WORK INSTRUCTION »
Reproduce the entries that follow precisely, setting aside any images.
RECORD SET: Begin
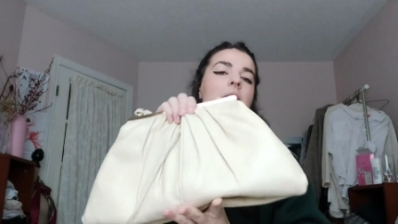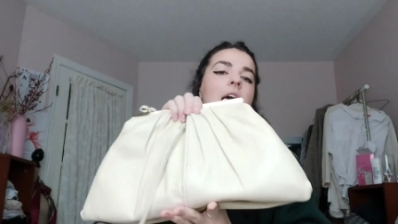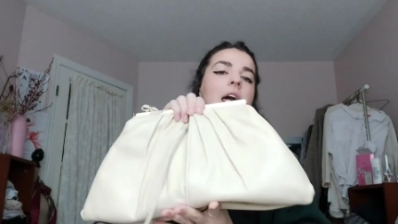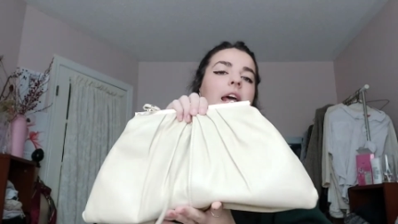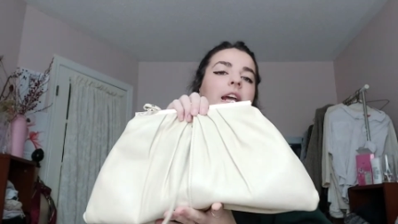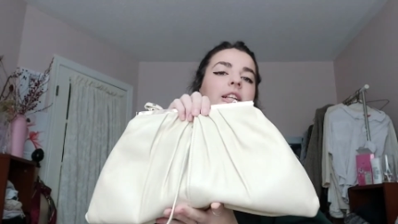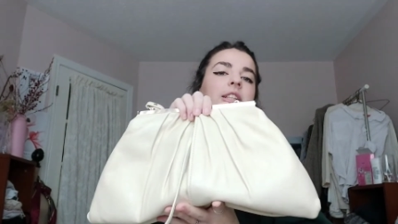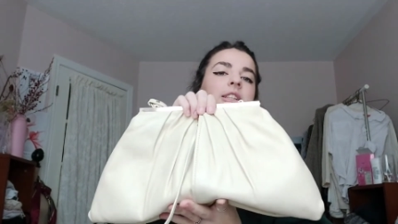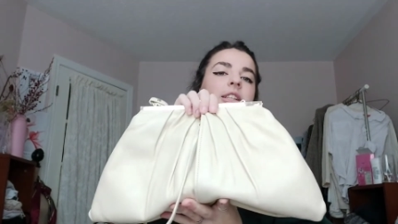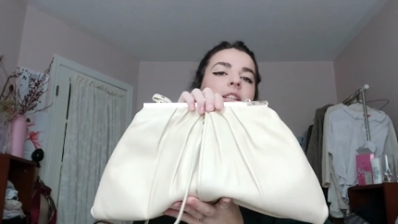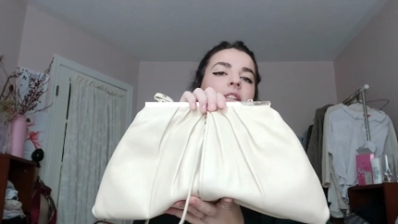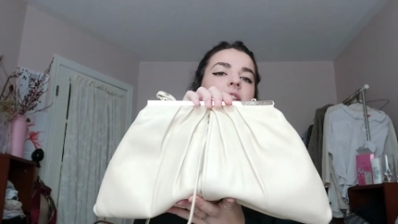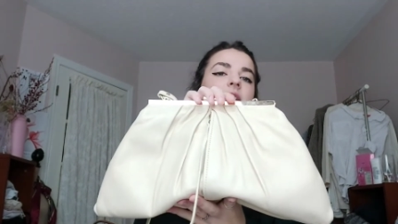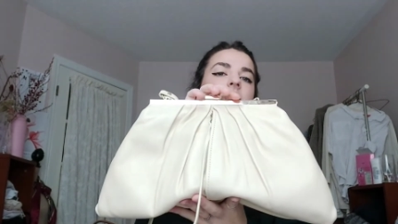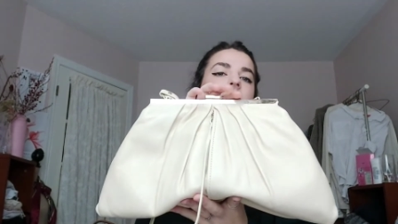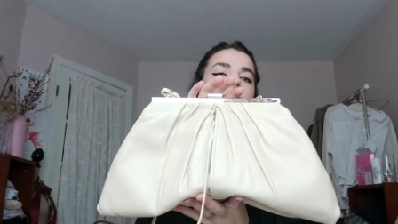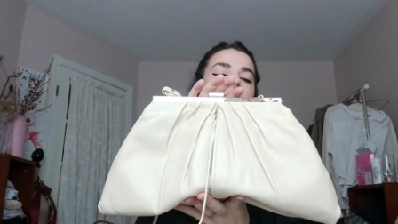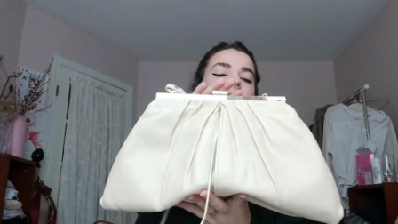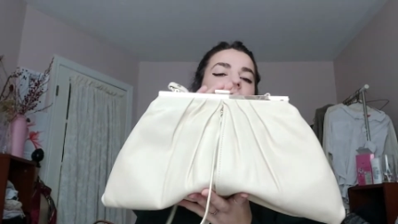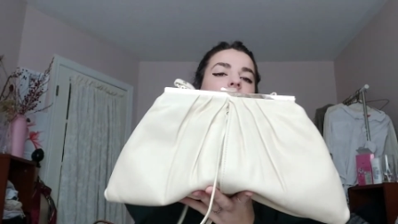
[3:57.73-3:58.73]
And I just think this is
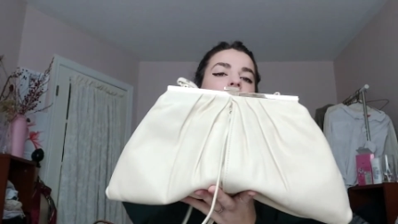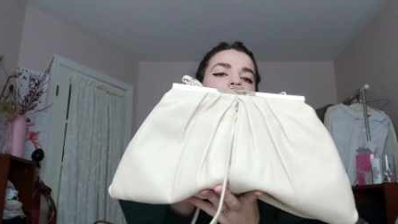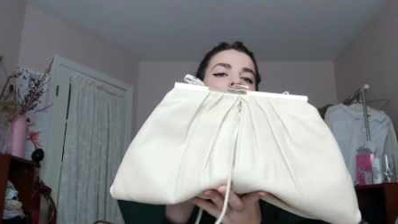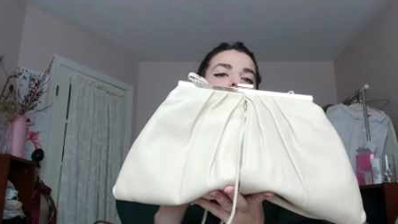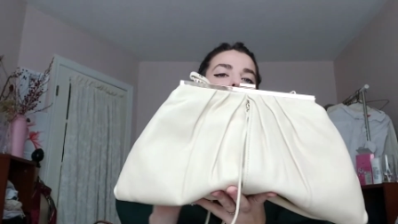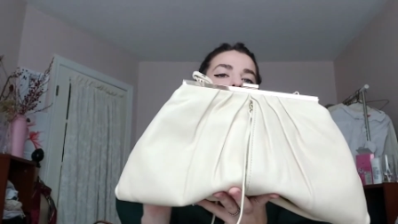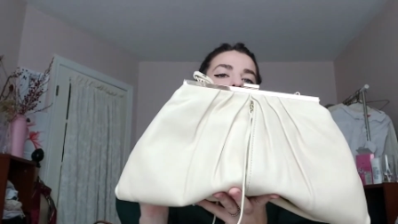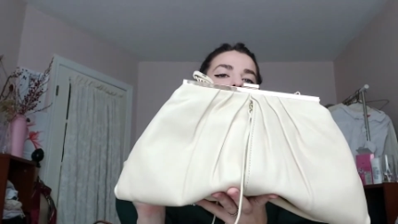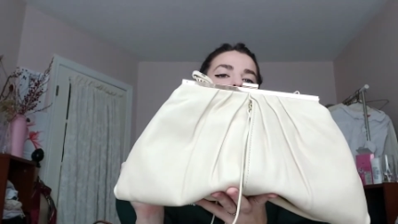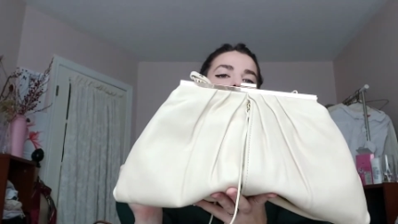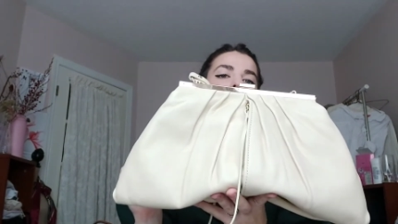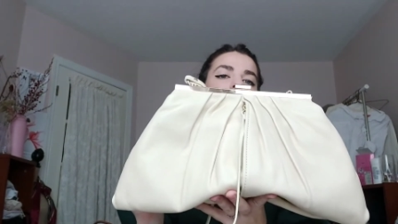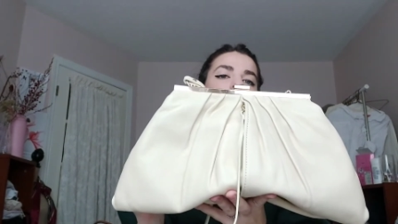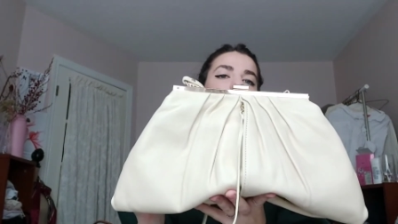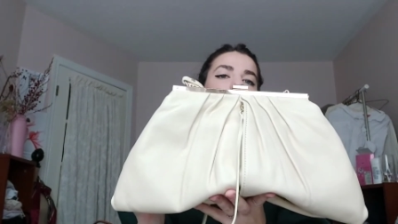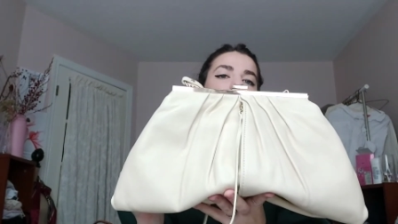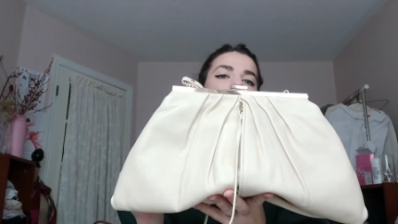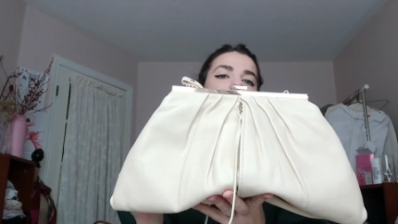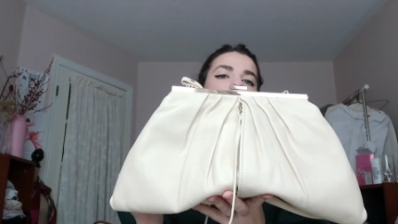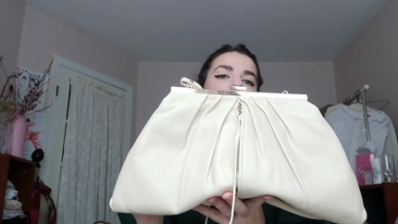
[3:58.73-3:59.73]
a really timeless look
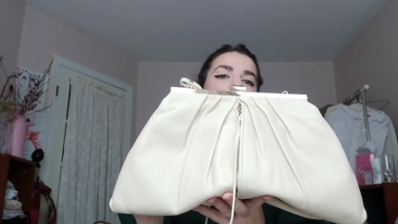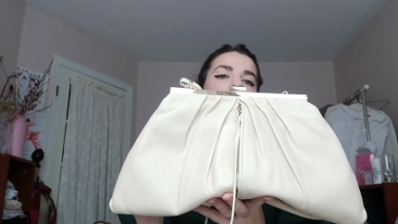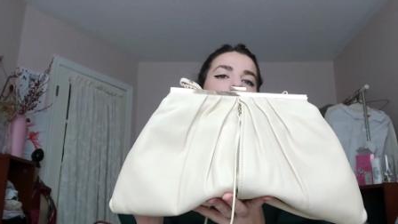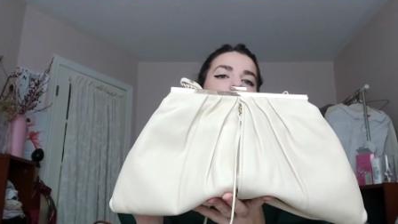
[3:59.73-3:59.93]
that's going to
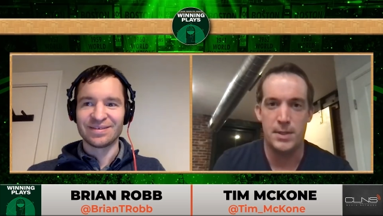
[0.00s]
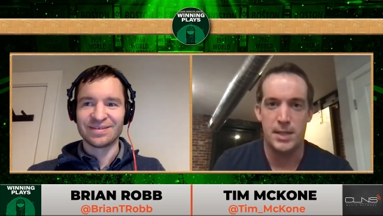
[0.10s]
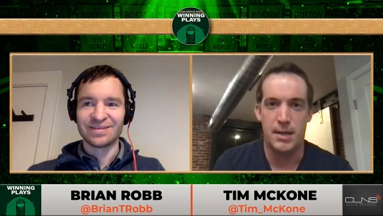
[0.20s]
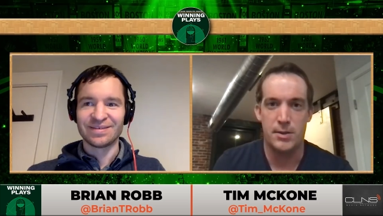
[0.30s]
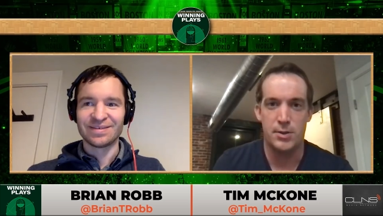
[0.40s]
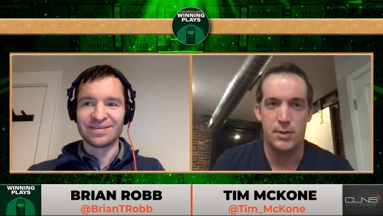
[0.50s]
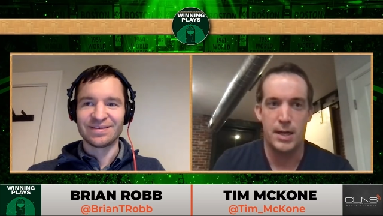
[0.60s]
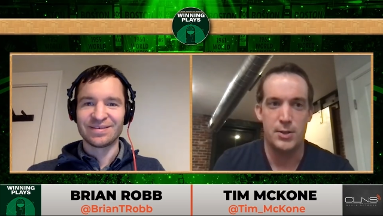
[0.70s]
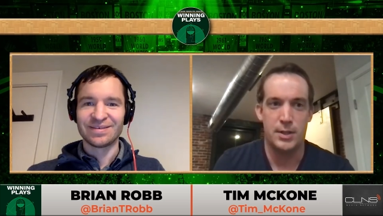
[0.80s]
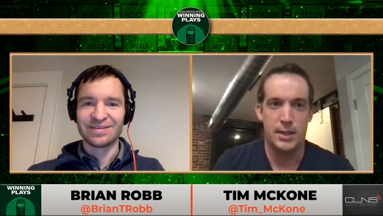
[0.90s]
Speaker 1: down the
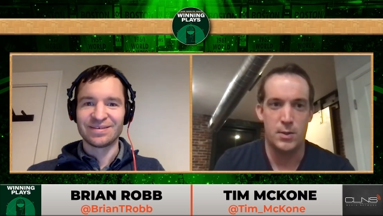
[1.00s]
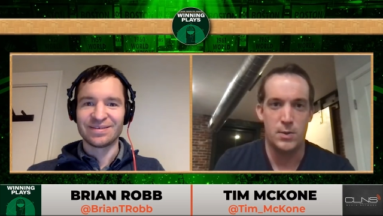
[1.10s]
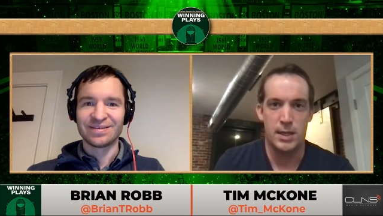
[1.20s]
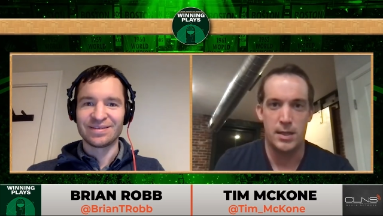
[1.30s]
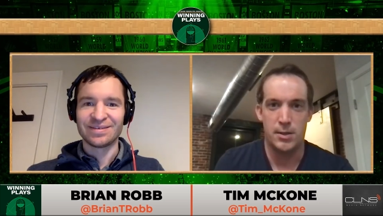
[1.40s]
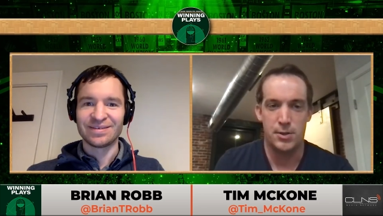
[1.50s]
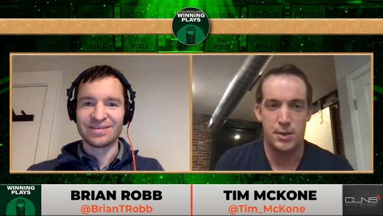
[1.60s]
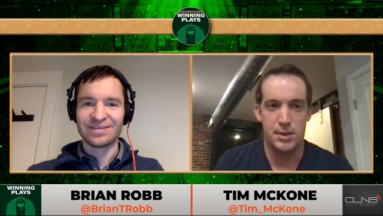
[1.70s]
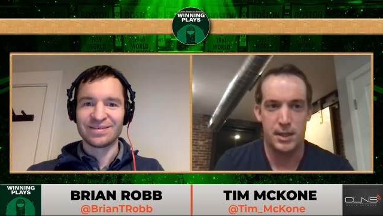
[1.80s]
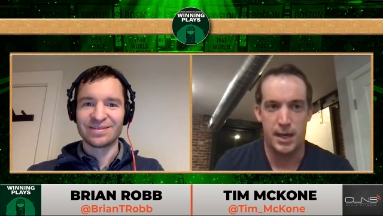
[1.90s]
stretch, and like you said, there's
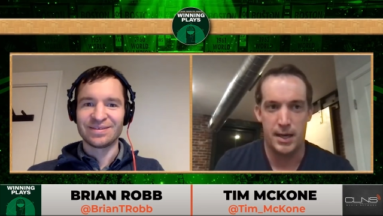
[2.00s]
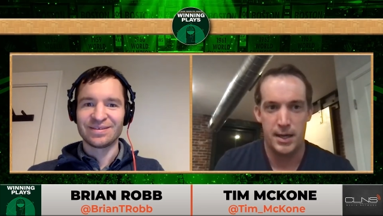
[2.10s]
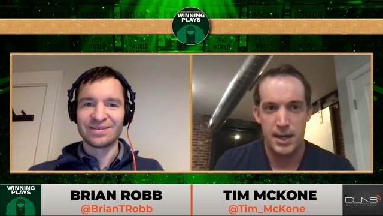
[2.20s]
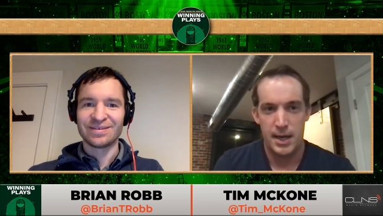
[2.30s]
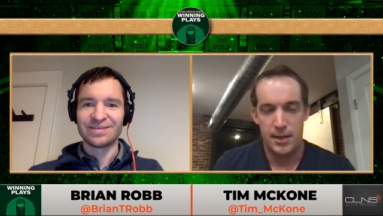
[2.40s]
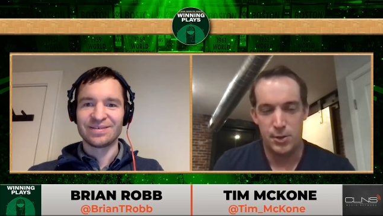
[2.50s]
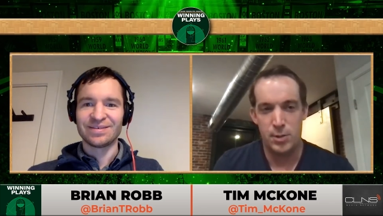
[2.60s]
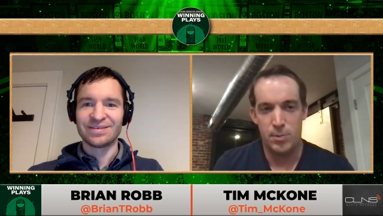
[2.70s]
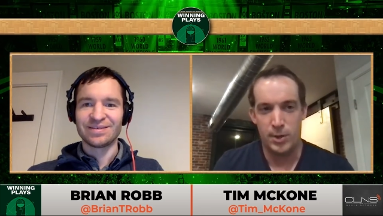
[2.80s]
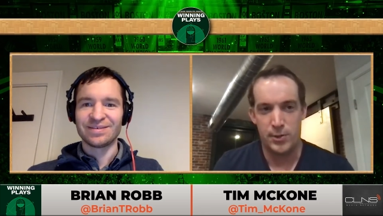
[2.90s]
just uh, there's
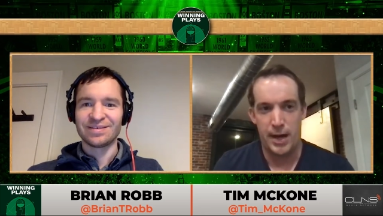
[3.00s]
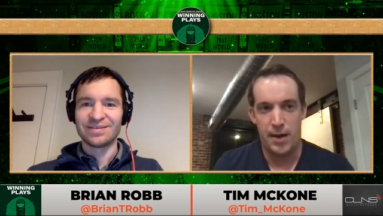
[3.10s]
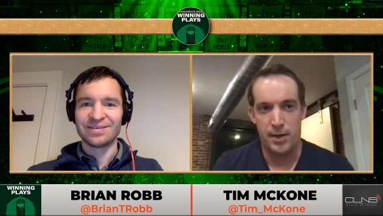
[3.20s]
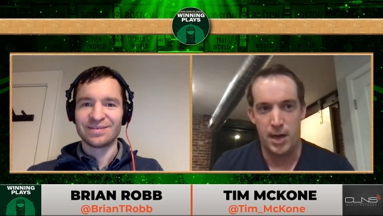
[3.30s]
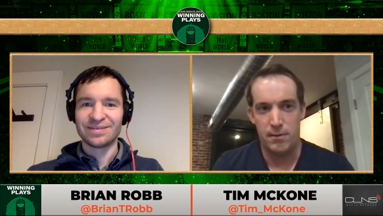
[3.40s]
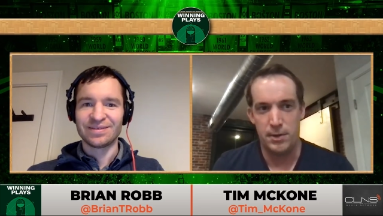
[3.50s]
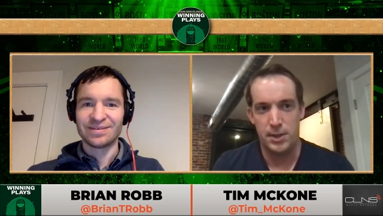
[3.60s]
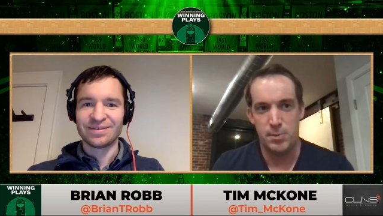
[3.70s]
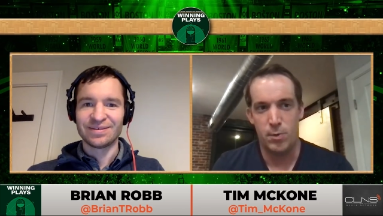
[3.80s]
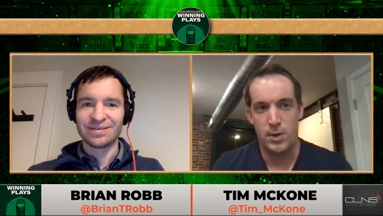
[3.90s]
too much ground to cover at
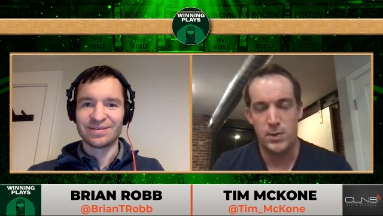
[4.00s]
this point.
RECORD SET: End
OUTPUT OF THE EXERCISE »
[3:57.73-3:58.73]
And I just think this is
[3:58.73-3:59.73]
a really timeless look
[3:59.73-3:59.93]
that's going to
[0.00s]
[0.10s]
[0.20s]
[0.30s]
[0.40s]
[0.50s]
[0.60s]
[0.70s]
[0.80s]
[0.90s]
Speaker 1: down the
[1.00s]
[1.10s]
[1.20s]
[1.30s]
[1.40s]
[1.50s]
[1.60s]
[1.70s]
[1.80s]
[1.90s]
stretch, and like you said, there's
[2.00s]
[2.10s]
[2.20s]
[2.30s]
[2.40s]
[2.50s]
[2.60s]
[2.70s]
[2.80s]
[2.90s]
just uh, there's
[3.00s]
[3.10s]
[3.20s]
[3.30s]
[3.40s]
[3.50s]
[3.60s]
[3.70s]
[3.80s]
[3.90s]
too much ground to cover at
[4.00s]
this point.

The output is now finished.